Return every record below exactly as written, but leave out the pictures.

(Data for review)

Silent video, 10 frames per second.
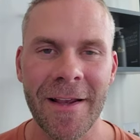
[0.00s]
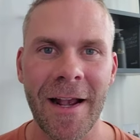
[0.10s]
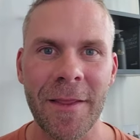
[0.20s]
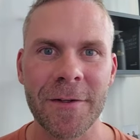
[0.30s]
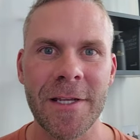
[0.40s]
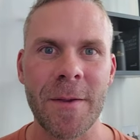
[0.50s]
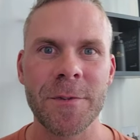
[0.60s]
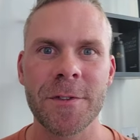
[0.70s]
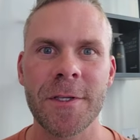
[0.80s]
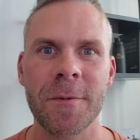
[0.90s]
Other times
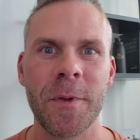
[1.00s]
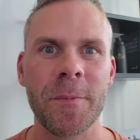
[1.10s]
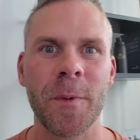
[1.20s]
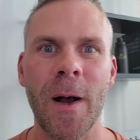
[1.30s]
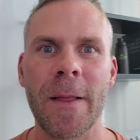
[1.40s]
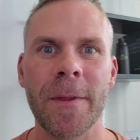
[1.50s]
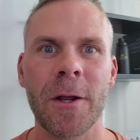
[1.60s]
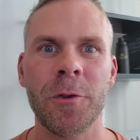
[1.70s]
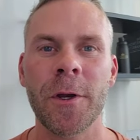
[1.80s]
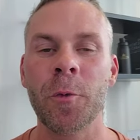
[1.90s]
you see people on
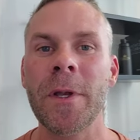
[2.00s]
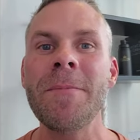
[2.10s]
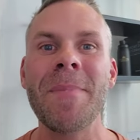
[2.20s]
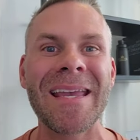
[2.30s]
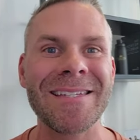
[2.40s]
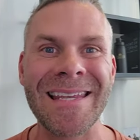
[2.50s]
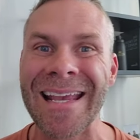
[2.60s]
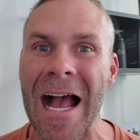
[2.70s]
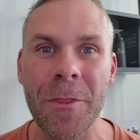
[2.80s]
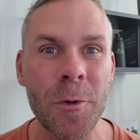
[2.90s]
there, they're remixing
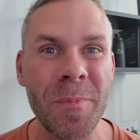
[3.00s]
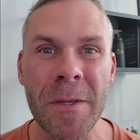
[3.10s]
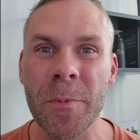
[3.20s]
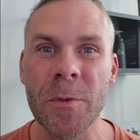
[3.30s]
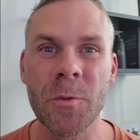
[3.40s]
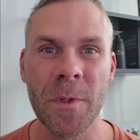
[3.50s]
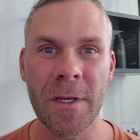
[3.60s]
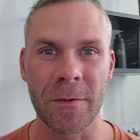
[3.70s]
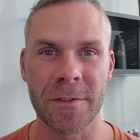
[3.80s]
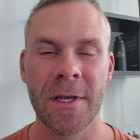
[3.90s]
other people's
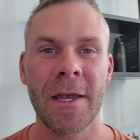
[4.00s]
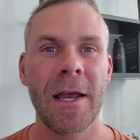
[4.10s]
reels.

(End Data for review)

Answer for this exercise:
Silent video, 10 frames per second.
[0.00s]
[0.10s]
[0.20s]
[0.30s]
[0.40s]
[0.50s]
[0.60s]
[0.70s]
[0.80s]
[0.90s]
Other times
[1.00s]
[1.10s]
[1.20s]
[1.30s]
[1.40s]
[1.50s]
[1.60s]
[1.70s]
[1.80s]
[1.90s]
you see people on
[2.00s]
[2.10s]
[2.20s]
[2.30s]
[2.40s]
[2.50s]
[2.60s]
[2.70s]
[2.80s]
[2.90s]
there, they're remixing
[3.00s]
[3.10s]
[3.20s]
[3.30s]
[3.40s]
[3.50s]
[3.60s]
[3.70s]
[3.80s]
[3.90s]
other people's
[4.00s]
[4.10s]
reels.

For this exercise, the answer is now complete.